Unlocking unstructured data

17 August 2011

What does MarkLogic do?

MarkLogic is a database designed for unstructured information. If you look at what people do with information it bears little relation to where the information has come from, or how it is stored. We believe to really get the most out of information you need to be able to store and manage it at a very granular level.

Indexing unstructured information requires a different approach from structured data, where you would typically spend a lot of time trying to define a schema and then more time fitting the data into it. The start point for us is to just put everything in the system. The database uses automated indexes and XML to build its own links. When you manage information at a more granular level all sorts of things are possible.

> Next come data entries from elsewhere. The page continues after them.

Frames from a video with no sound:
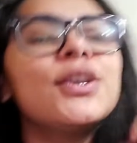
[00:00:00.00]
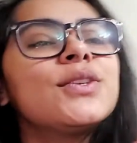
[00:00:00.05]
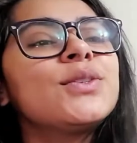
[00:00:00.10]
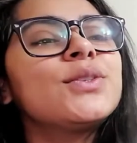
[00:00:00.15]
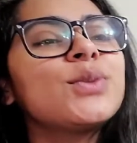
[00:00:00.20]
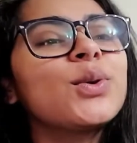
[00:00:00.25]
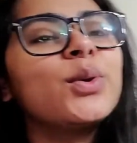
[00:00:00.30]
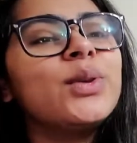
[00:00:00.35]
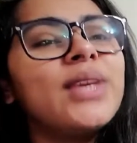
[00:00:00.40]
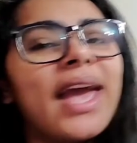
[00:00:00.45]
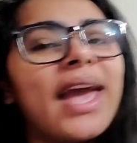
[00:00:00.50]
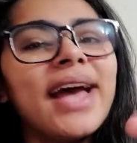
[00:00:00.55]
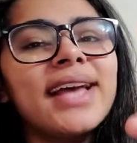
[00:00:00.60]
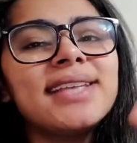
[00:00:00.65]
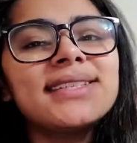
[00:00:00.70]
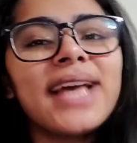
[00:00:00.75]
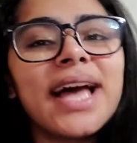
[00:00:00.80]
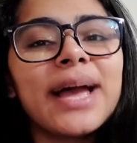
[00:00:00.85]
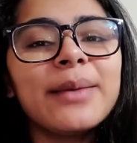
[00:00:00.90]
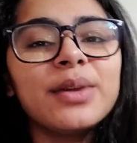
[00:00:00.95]
So
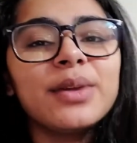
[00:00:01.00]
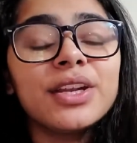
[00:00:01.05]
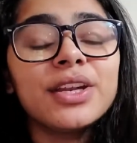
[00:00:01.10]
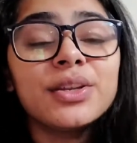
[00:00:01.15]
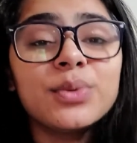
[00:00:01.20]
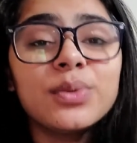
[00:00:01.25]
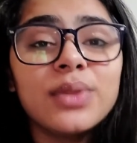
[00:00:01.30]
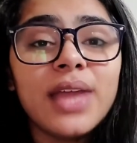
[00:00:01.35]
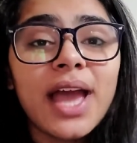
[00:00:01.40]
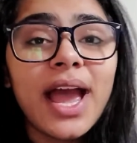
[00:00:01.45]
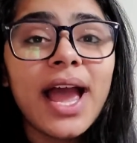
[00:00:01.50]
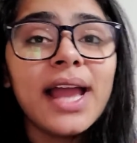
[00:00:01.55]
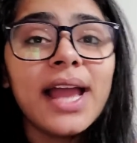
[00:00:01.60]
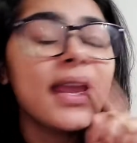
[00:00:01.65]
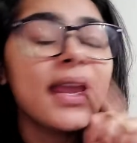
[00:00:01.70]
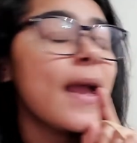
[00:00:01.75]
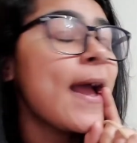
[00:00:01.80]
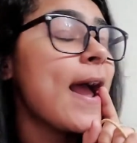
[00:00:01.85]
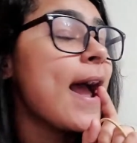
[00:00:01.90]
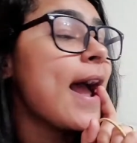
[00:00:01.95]
yes, I'm gonna do
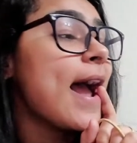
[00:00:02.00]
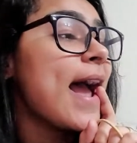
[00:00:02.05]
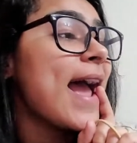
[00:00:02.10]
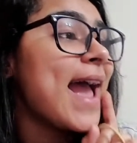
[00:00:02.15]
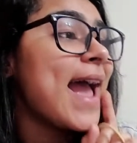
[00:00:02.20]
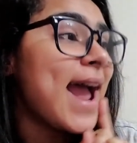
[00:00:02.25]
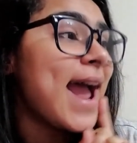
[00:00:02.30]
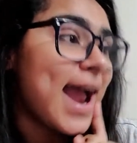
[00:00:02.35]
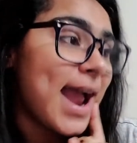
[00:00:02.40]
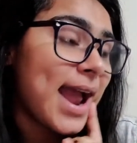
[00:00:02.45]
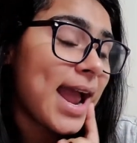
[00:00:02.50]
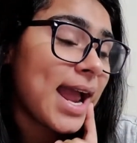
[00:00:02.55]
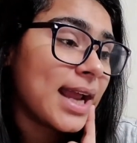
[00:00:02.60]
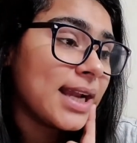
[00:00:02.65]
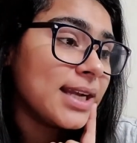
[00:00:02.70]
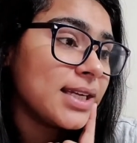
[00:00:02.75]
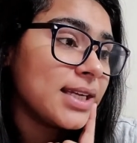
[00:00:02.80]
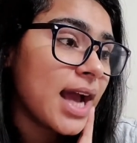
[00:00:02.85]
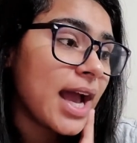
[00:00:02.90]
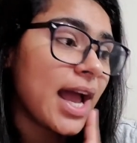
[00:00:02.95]
that.
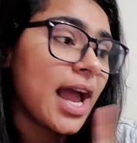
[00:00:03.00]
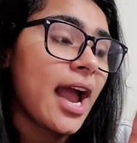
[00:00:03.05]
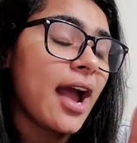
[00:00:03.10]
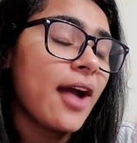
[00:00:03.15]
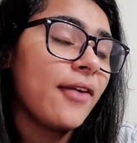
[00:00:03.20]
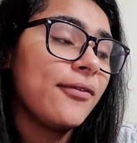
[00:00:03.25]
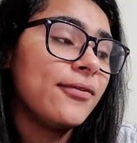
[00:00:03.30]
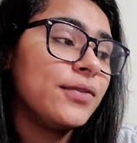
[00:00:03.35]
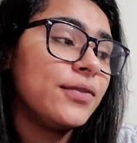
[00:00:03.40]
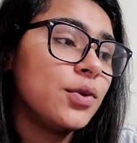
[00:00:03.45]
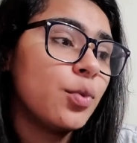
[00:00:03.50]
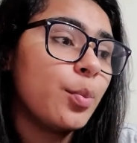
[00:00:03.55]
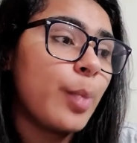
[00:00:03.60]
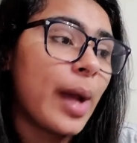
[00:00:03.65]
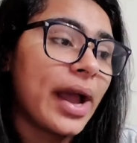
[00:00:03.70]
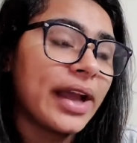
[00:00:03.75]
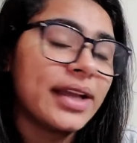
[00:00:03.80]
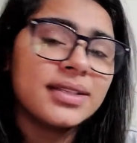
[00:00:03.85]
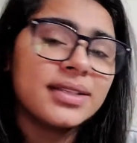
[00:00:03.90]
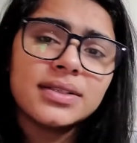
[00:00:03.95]
And I have few
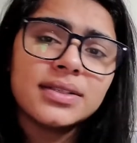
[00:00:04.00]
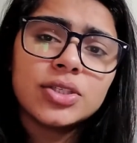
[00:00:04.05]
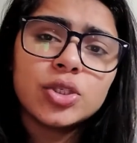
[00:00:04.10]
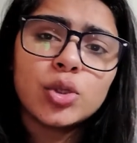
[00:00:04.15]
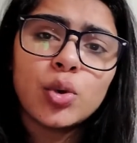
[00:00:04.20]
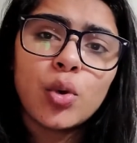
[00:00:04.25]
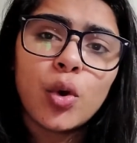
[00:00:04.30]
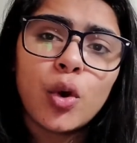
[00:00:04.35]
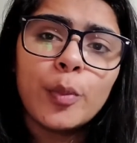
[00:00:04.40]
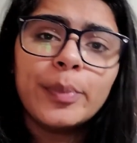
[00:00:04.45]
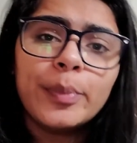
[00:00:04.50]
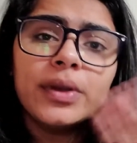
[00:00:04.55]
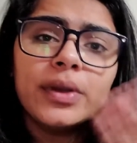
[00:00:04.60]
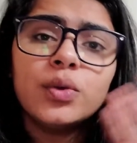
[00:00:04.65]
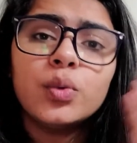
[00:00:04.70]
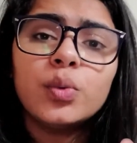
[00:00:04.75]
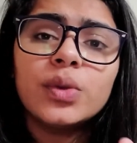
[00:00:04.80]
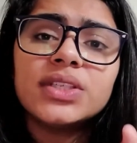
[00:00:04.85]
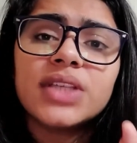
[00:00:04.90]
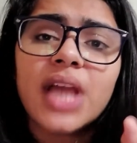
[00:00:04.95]
packages to
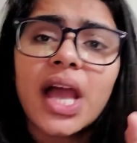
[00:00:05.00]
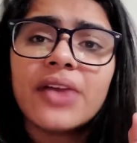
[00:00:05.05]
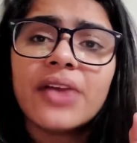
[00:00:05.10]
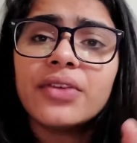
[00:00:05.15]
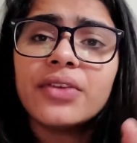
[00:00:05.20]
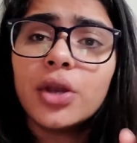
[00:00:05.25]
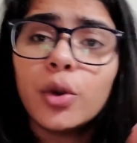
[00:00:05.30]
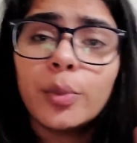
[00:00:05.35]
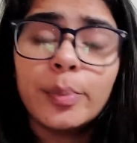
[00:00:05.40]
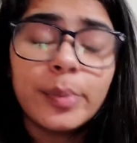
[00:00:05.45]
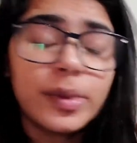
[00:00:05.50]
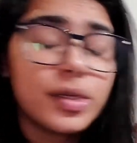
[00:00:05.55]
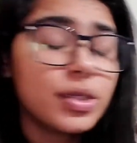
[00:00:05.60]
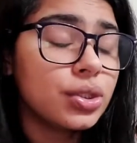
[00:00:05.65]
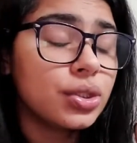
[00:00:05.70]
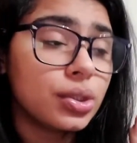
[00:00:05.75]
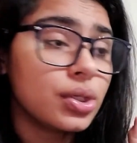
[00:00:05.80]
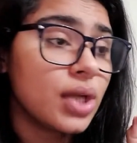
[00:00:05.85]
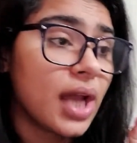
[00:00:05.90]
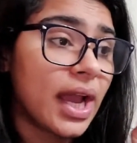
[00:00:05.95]
open, which I will open
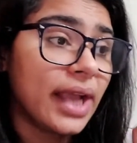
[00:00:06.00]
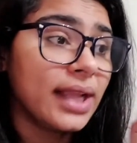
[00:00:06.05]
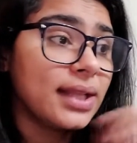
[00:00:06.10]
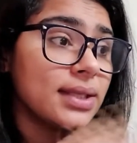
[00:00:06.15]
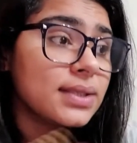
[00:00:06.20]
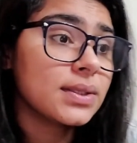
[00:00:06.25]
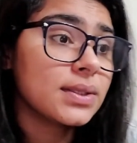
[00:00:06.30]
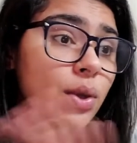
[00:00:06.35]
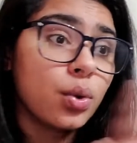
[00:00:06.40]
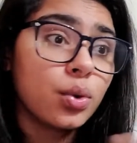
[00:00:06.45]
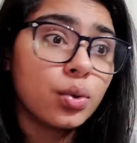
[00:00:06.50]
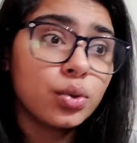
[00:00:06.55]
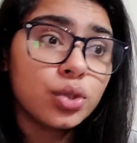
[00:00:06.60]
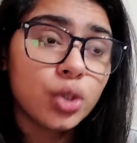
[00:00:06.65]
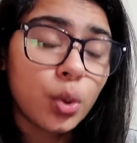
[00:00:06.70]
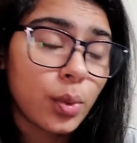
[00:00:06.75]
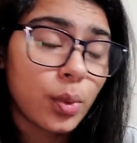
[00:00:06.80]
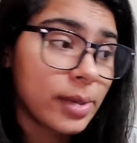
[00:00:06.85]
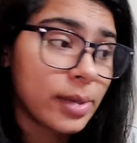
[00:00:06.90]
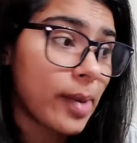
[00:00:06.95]
tonight, so
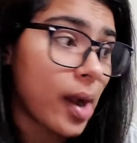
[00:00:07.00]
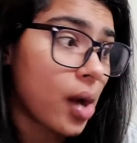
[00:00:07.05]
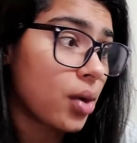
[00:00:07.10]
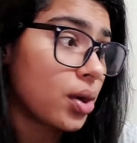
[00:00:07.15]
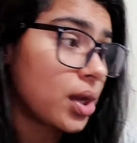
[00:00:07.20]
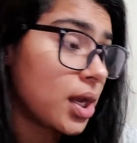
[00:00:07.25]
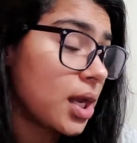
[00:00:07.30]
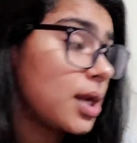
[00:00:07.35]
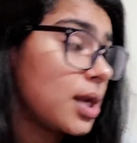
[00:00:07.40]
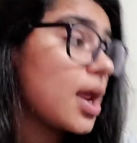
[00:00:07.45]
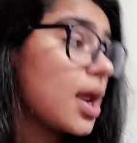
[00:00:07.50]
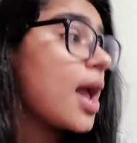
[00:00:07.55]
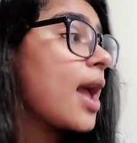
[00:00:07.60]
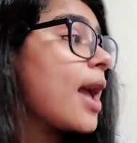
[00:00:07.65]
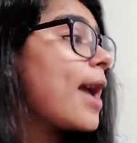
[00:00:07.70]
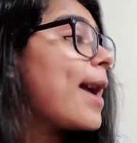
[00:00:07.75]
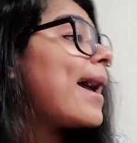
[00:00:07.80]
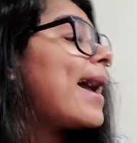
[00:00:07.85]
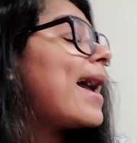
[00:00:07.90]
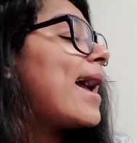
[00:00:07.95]
don't worry about it.
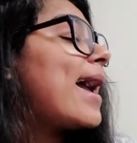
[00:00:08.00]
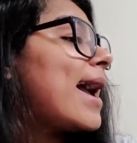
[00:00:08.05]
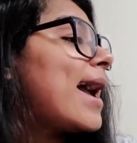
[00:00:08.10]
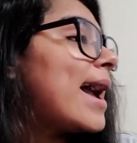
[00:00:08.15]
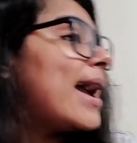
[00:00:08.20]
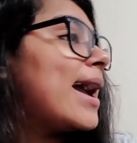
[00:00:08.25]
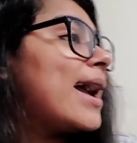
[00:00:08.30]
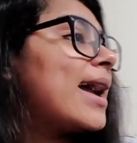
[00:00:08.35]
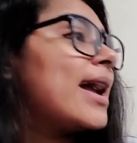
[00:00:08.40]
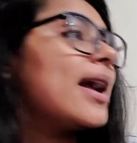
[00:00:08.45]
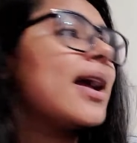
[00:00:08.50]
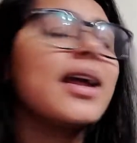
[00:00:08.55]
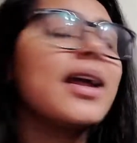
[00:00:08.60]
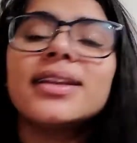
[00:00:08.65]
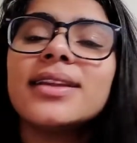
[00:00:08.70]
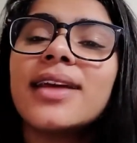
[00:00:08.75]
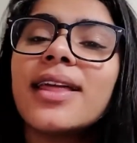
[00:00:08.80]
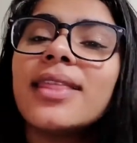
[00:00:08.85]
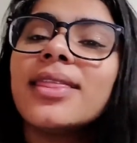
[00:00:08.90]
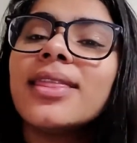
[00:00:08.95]

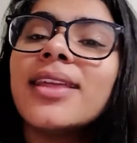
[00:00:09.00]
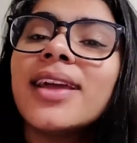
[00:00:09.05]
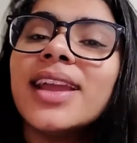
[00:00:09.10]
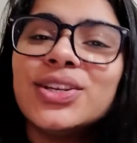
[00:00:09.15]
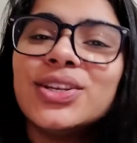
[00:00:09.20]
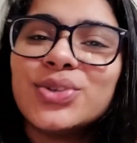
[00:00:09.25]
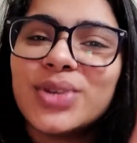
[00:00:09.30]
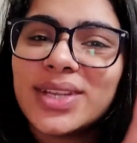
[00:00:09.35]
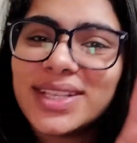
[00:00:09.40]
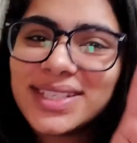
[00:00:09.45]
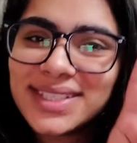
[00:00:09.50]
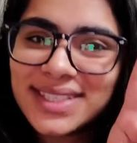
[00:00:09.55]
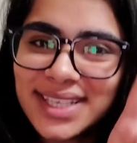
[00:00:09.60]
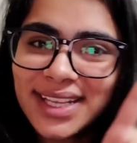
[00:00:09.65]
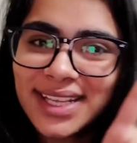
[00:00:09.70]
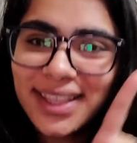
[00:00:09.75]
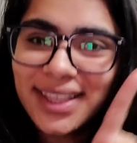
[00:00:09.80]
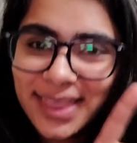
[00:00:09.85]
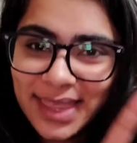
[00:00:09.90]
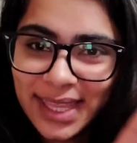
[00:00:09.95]
And the
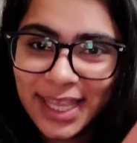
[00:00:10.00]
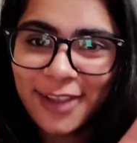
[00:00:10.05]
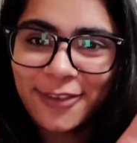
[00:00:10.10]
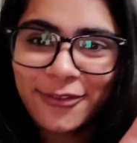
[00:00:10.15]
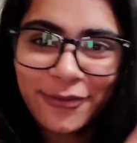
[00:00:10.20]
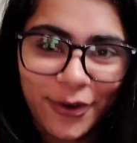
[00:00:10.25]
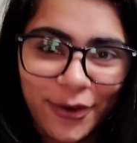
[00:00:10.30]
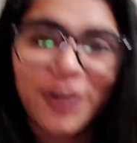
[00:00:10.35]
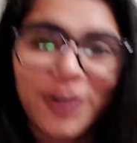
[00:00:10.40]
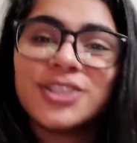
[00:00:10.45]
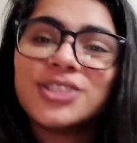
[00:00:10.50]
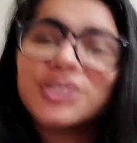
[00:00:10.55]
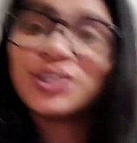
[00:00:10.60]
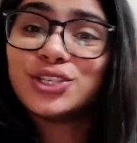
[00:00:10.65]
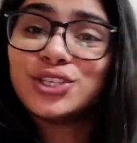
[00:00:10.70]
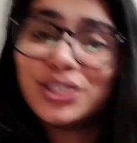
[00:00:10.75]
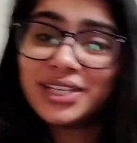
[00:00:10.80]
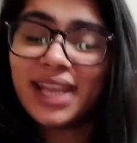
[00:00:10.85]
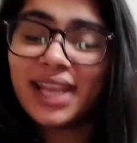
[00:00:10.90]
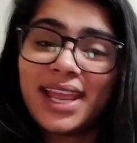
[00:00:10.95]
interesting thing for
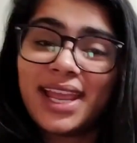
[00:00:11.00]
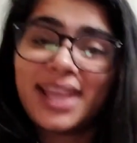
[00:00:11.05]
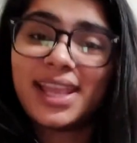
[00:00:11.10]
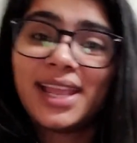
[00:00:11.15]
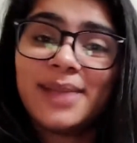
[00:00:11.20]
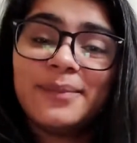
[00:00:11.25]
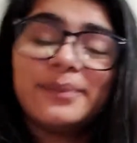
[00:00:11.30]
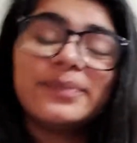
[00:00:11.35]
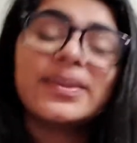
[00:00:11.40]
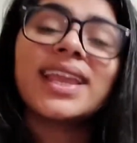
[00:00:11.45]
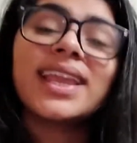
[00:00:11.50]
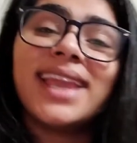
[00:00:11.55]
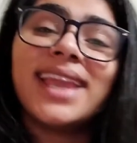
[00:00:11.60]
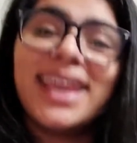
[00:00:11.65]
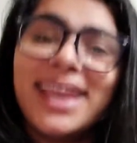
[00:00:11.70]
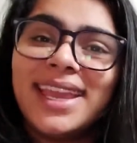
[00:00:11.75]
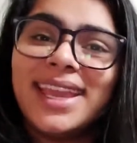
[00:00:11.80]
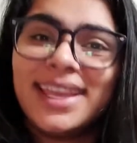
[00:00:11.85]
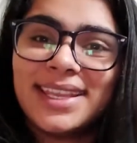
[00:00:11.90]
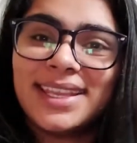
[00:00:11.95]
today
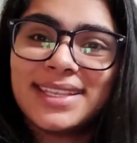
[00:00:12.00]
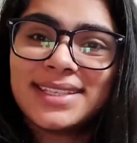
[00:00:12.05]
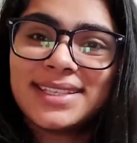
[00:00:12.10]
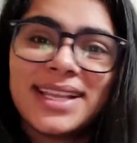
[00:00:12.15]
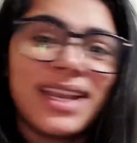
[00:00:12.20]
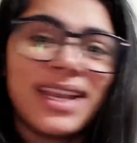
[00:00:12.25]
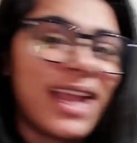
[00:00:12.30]
is,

What can be done with unstructured data?

In the past, publishers were trying to do in electronic form what they did in print. Now the more innovative companies are structuring their data at more granular level. This can change a business and can take publishers into a new market. For example, Springer Images, which automatically identifies and extracts images from a huge collection of existing resources, is based on our technology. It is a new offering, but based on information that was buried elsewhere.

Some customers use us specifically to track citations. We sit on top of Twitter for some clients. Another client is the CQ Roll Call, which holds videos from the floor of the US Congress. The videos are time-stamped and the transcribed text is also available. Users can find the topic of interest in the text, and jump to the video to see the speech at that point.

The richness of the indexing is important because it enables people to do analysis and assess relevance. What’s more, any analysis you do can be turned into an alert, so users can request to be notified of anything new that arrives that matches the search criteria. Interacting with customers and allowing them to add comments also increases the power of the product. The ability to search across resources is important in unlocking the power of unstructured information too; we often get used as a kind of ‘universal index’ carrying extracts from multiple disparate systems to provide a single point of access and identification of items/assets/resources.

Publishers and libraries can start thinking of new value propositions. A lot of publishers are offering ‘build your own textbook from components taken from others’. This sort of thing adds dimensions to what can be done.

What are the challenges with data?

Sheer volume, and growth. We are dealing with huge volumes of existing information and receiving new information. Managing both of these seamlessly can be relatively simple when dealing with data in structured form, because the volumes are much smaller. With unstructured data, scalability is a challenge. With the volume of addressable archive, volume of queries and amount to ingest, you need a specialised database designed for the task. Unstructured data represents 80 per cent of the wealth of information most organisations are trying to manage, so it’s important to use the right tool.

A retention schedule is critical to managing an archive’s volume. The key is being able to identify stuff you can now get rid of. That’s a great use for analytics and alerting.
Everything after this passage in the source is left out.